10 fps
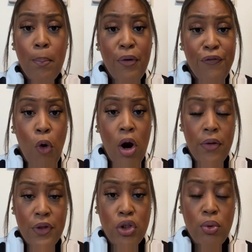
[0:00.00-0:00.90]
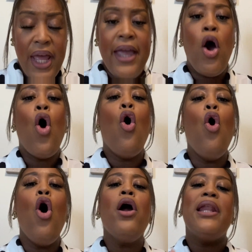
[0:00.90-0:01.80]
before the due date
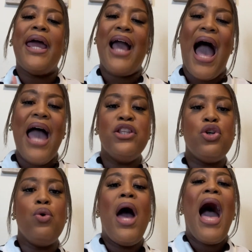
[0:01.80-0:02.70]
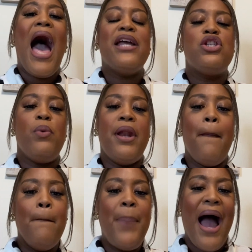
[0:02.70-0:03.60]
or like I do, I do it
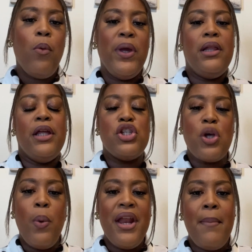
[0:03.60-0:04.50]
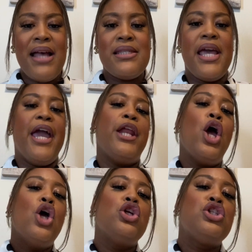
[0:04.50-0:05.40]
bi-weekly. So what am I saying?
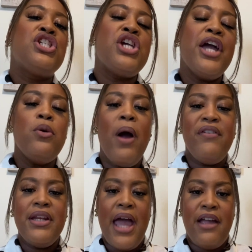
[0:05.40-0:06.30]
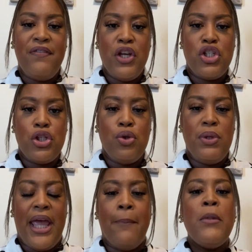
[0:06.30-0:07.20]
January 9th is your due
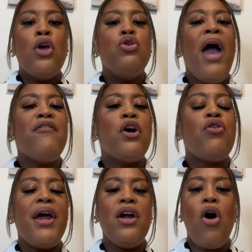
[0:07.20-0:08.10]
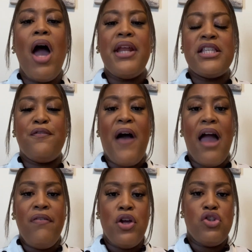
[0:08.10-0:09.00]
date. You have a credit card that's
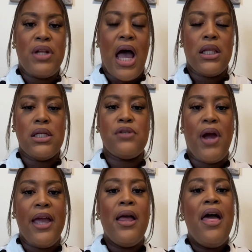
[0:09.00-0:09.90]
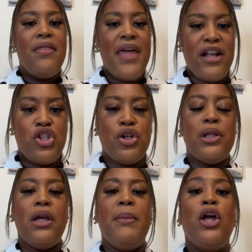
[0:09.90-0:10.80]
$500, right? That's your
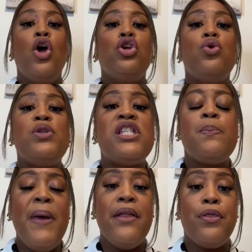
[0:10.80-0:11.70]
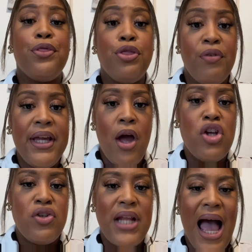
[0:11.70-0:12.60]
limit. You spent
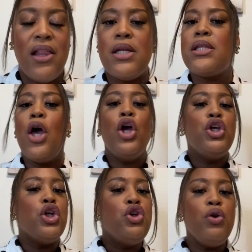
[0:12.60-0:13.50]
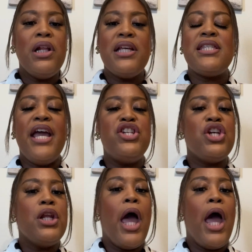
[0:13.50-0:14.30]
$300. Your utilization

--- --- ---

→ **Goal of the exercise**
This task calls for an exact copy of the data above, without pictures.

→ **Exercise answer**
10 fps
[0:00.00-0:00.90]
[0:00.90-0:01.80]
before the due date
[0:01.80-0:02.70]
[0:02.70-0:03.60]
or like I do, I do it
[0:03.60-0:04.50]
[0:04.50-0:05.40]
bi-weekly. So what am I saying?
[0:05.40-0:06.30]
[0:06.30-0:07.20]
January 9th is your due
[0:07.20-0:08.10]
[0:08.10-0:09.00]
date. You have a credit card that's
[0:09.00-0:09.90]
[0:09.90-0:10.80]
$500, right? That's your
[0:10.80-0:11.70]
[0:11.70-0:12.60]
limit. You spent
[0:12.60-0:13.50]
[0:13.50-0:14.30]
$300. Your utilization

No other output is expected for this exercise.